**Exercise objective**
In the material below, find the line containing "(7.00 s to 8.00 s)" and the line containing "Lip reading: Yeah, and". Output those two lines and all lines between them exactly, without pictures.

**Material for the task**
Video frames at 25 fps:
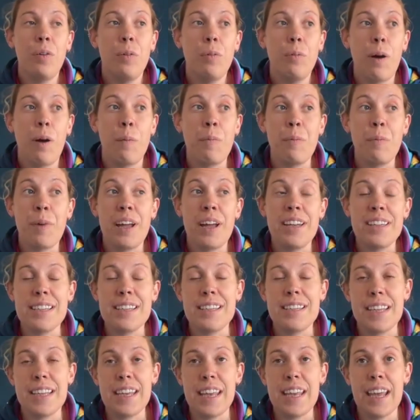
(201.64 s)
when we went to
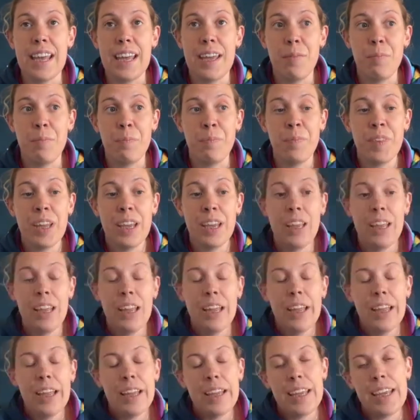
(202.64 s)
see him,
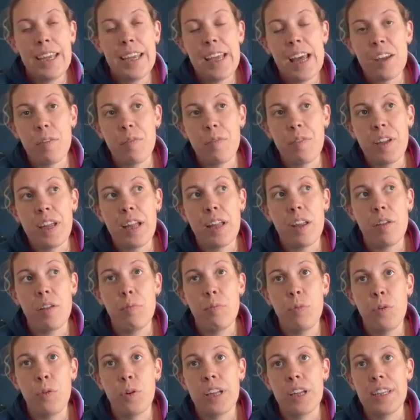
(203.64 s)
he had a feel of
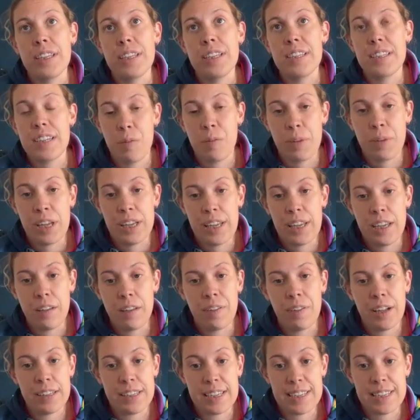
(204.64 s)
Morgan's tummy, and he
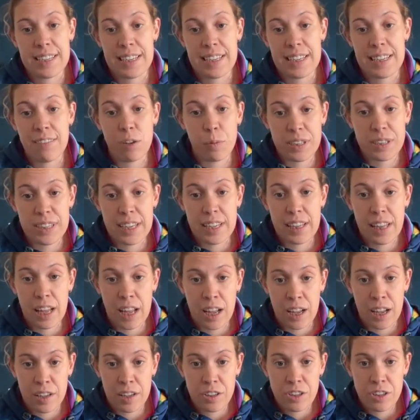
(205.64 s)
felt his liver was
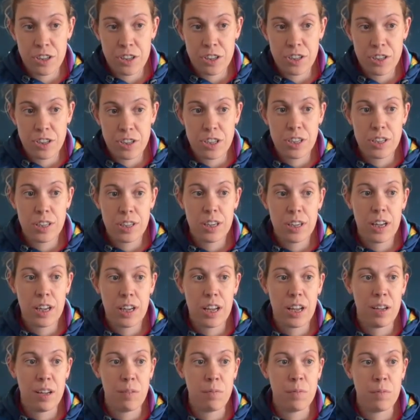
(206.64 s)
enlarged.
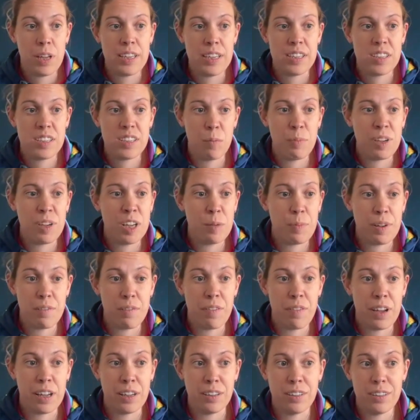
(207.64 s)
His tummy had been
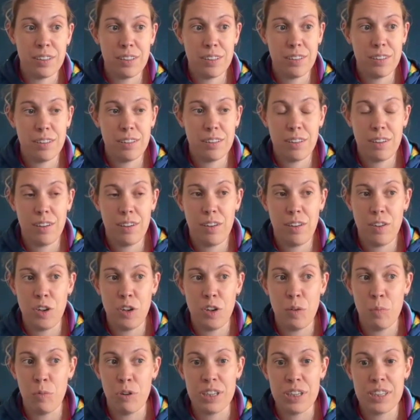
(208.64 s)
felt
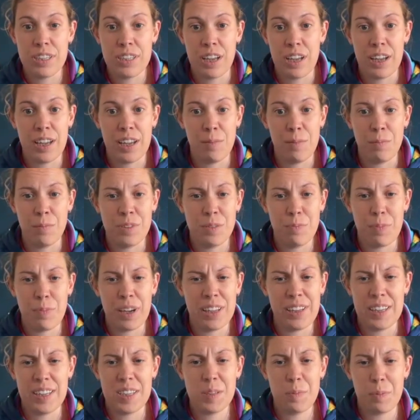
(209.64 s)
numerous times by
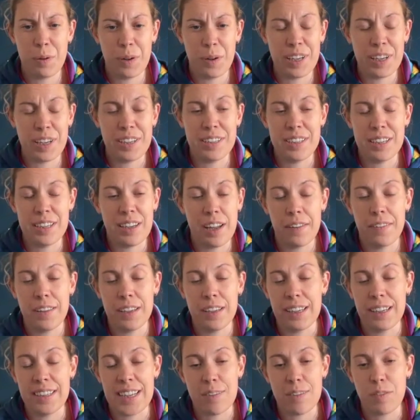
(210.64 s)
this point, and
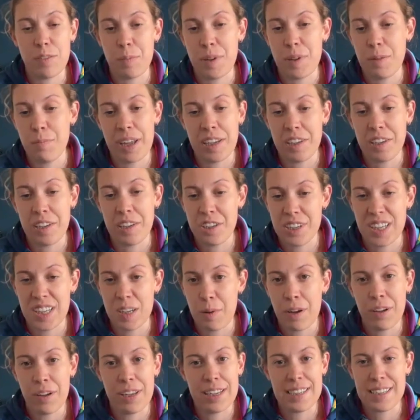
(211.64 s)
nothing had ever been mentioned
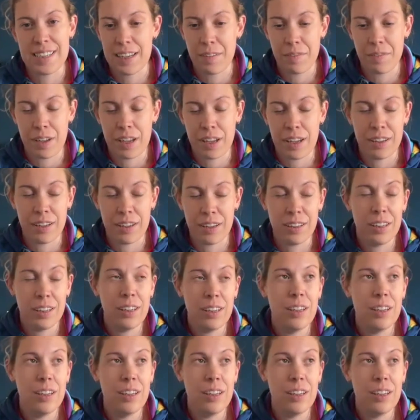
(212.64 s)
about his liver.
==
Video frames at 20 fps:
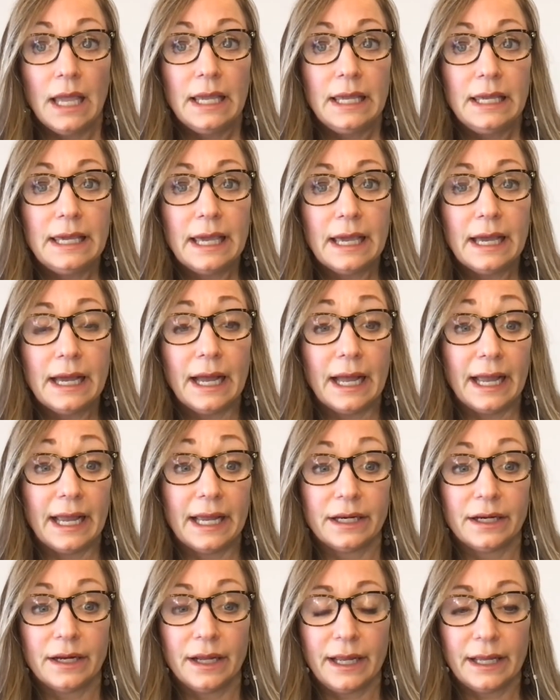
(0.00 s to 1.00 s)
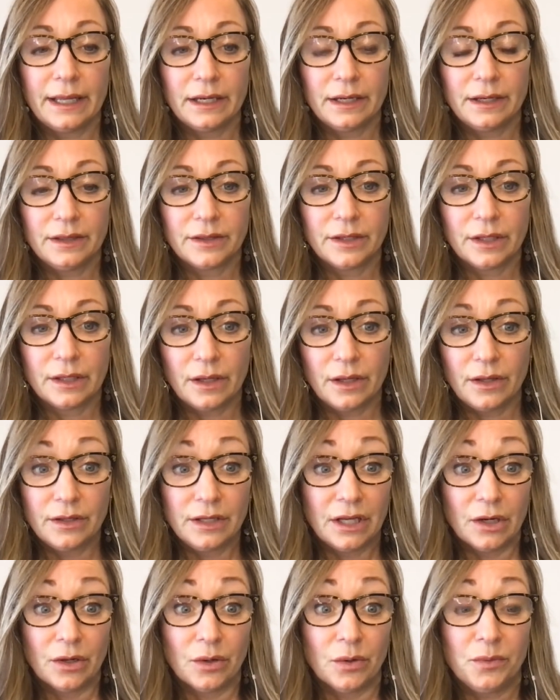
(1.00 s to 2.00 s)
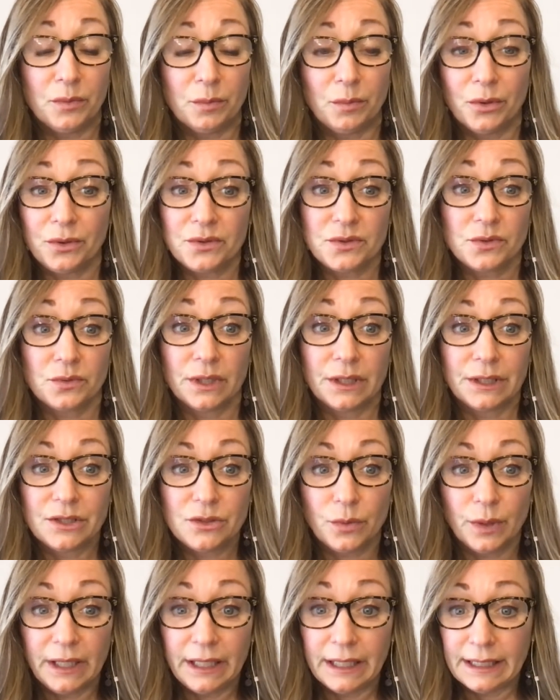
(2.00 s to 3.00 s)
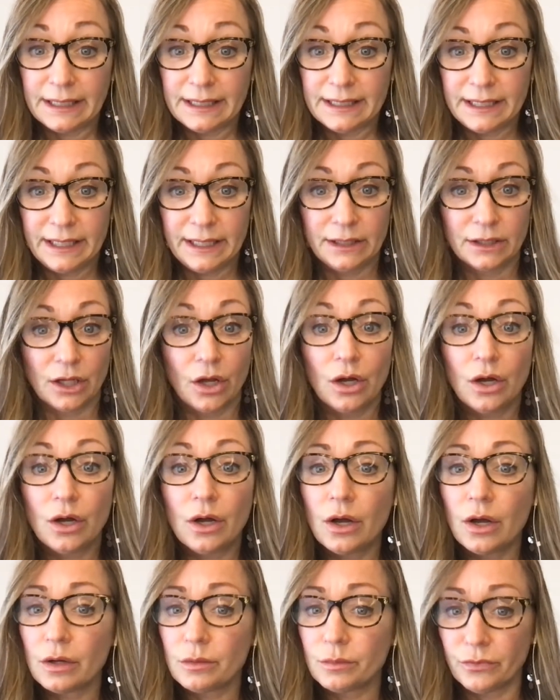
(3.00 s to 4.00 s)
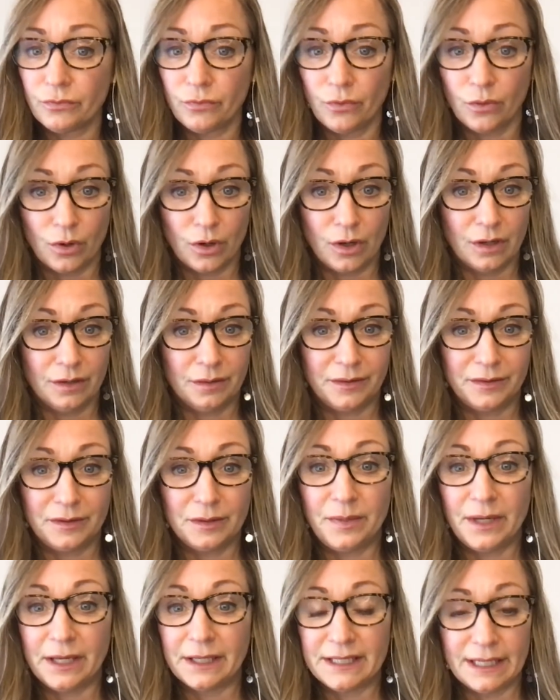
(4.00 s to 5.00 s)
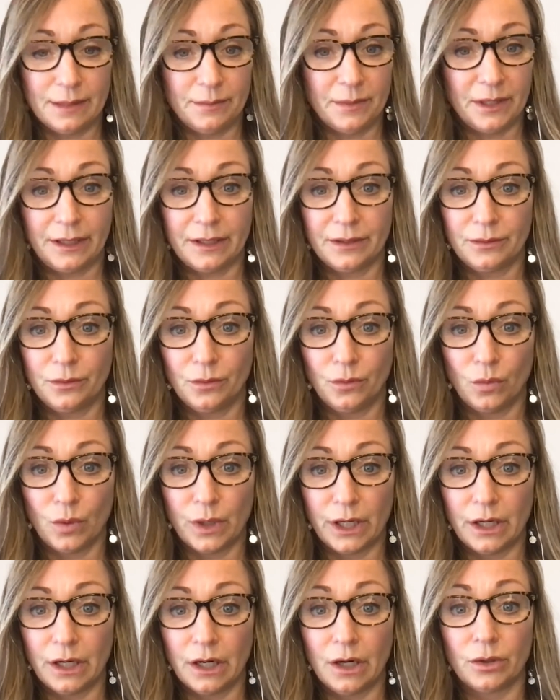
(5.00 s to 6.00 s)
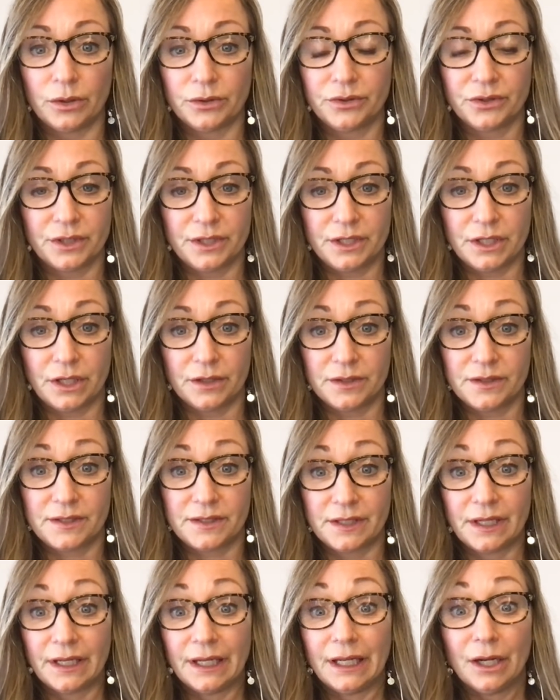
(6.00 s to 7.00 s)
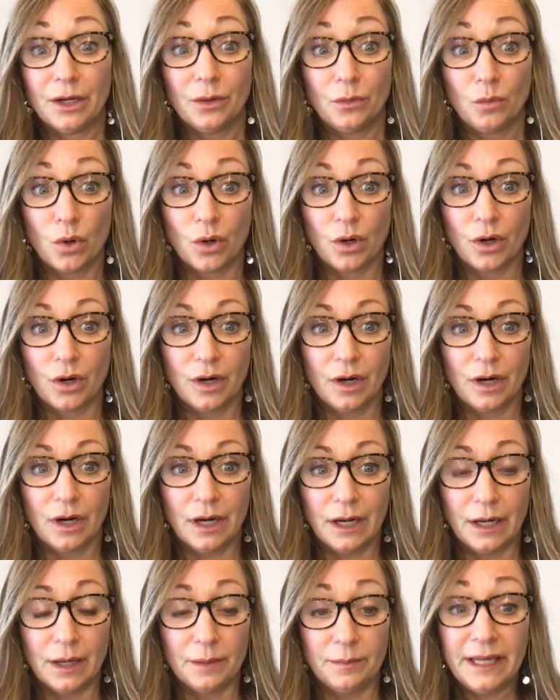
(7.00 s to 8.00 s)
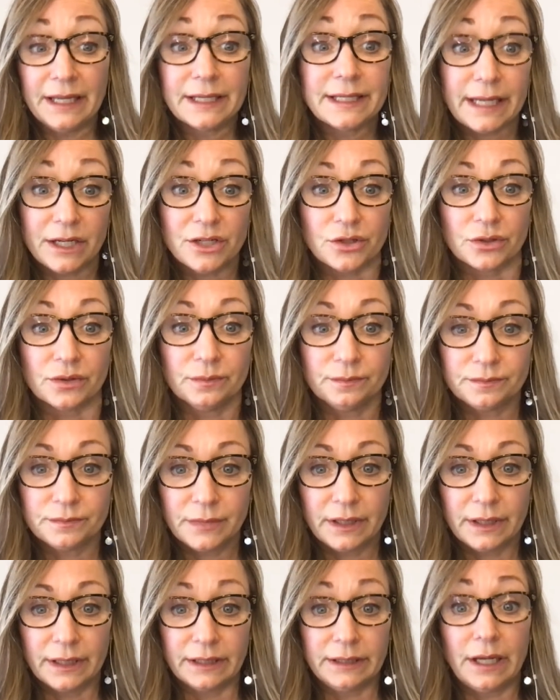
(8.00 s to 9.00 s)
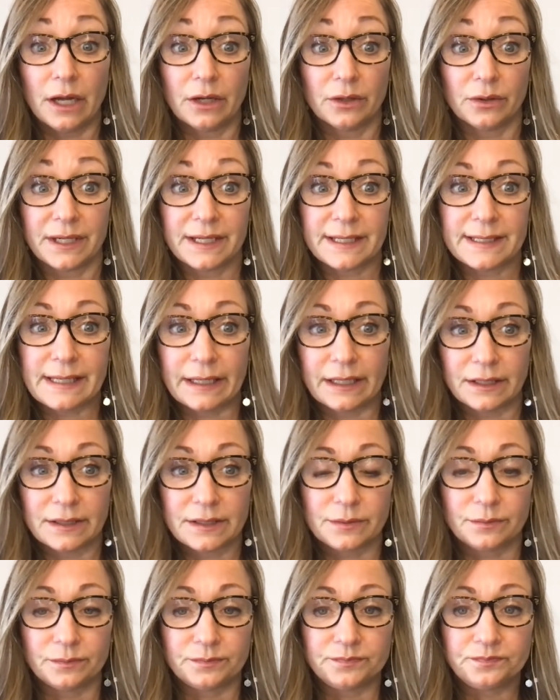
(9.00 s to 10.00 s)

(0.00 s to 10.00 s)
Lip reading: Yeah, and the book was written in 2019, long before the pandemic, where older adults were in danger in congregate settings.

**Task response**
(7.00 s to 8.00 s)
(8.00 s to 9.00 s)
(9.00 s to 10.00 s)

(0.00 s to 10.00 s)
Lip reading: Yeah, and the book was written in 2019, long before the pandemic, where older adults were in danger in congregate settings.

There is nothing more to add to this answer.